If you had your own server for your static site and created an API route for the metadata, this wouldn't be a problem, since they would be on the same domain. If you were using a CMS, CORS would likely already be set up.
However, in our situation, we're making a request from one domain to another within the javascript of our site, so the fetch request will immediately fail with a CORS error.
If you were running an express server, you might be familiar with allowing cross-origin requests with a bit of configuration.

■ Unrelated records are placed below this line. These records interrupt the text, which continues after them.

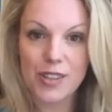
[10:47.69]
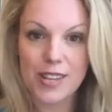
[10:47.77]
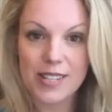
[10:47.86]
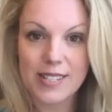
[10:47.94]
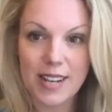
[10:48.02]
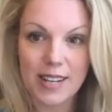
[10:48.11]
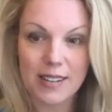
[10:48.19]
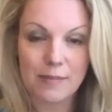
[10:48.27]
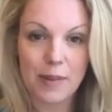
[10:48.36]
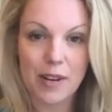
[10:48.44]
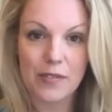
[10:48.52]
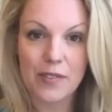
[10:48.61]
this and
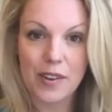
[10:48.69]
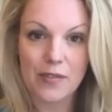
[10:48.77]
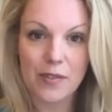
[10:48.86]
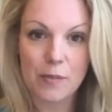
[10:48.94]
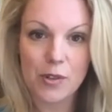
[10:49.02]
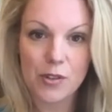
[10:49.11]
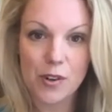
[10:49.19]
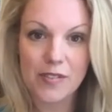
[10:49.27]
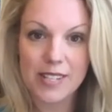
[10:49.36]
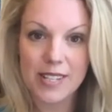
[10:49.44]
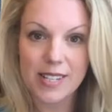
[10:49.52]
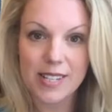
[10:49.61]
benefit from your
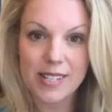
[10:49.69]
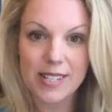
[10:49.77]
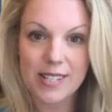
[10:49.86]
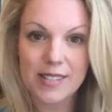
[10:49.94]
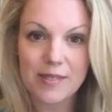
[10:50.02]
services?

var express = require('express');
var cors = require('cors');
var app = express();
app.use(cors());
However, if we're hosting on a CDN like Netlify, we don't have access to the code that serves our site. So I guess we can't do this after all? 😢
Not so fast! Netlify is pretty awesome, so it provides a wealth of configuration options available for most use cases you can imagine.
For our case, we are interested in the file-based configuration options, which are stored in the netlify.toml
file. We can allow cross-origin requests right in the toml file. In fact, since we only care about cross-origin requests to the metadata file, we can restrict this option to just that route!
[[headers]]
# Define which paths this specific [[headers]] block will cover.

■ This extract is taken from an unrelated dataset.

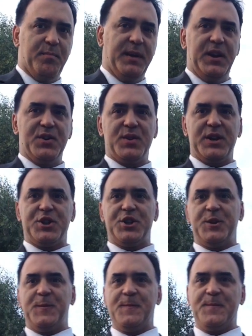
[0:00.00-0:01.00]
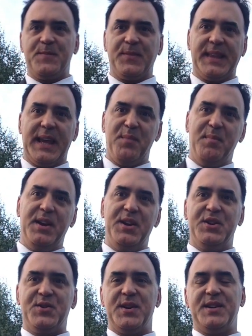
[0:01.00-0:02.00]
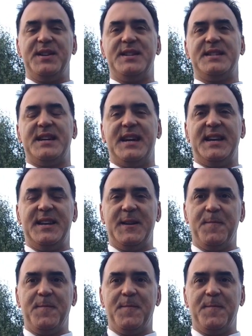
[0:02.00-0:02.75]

pediatrician, and the pediatrician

for = "/postsMetaData.json"
[headers.values]
Access-Control-Allow-Origin = "*"
If you're using Gatsby, make sure to place the netlify.toml
file in the root static folder of your site. This basically just tells Gatsby to do nothing to this file at build time except move it to the root public build directory, which is exactly where Netlify expects it.
Now, if we go back and make our HTTP request for our blog metadata on our other site, we'll get the data as expected!
Conclusion
This example uses Gatsby, but you could do the same with other static site generators. During the step where you would typically generate the site from your local data, hook in with your code to expose any data you need in a structured file like JSON, then link it to a route on your website. Here's an example of creating an API for your static Jekyll site.
If you're using something other than Netlify as your CDN host, search their documentation for configuration instructions. CORS is a common enough configuration for most hosts to allow adjustment. For example, Firebase allows you to define CORS behavior in your firebase.json
file.
It requires a bit of a perspective shift, but thinking this way unlocks many new capabilities for your static site generator!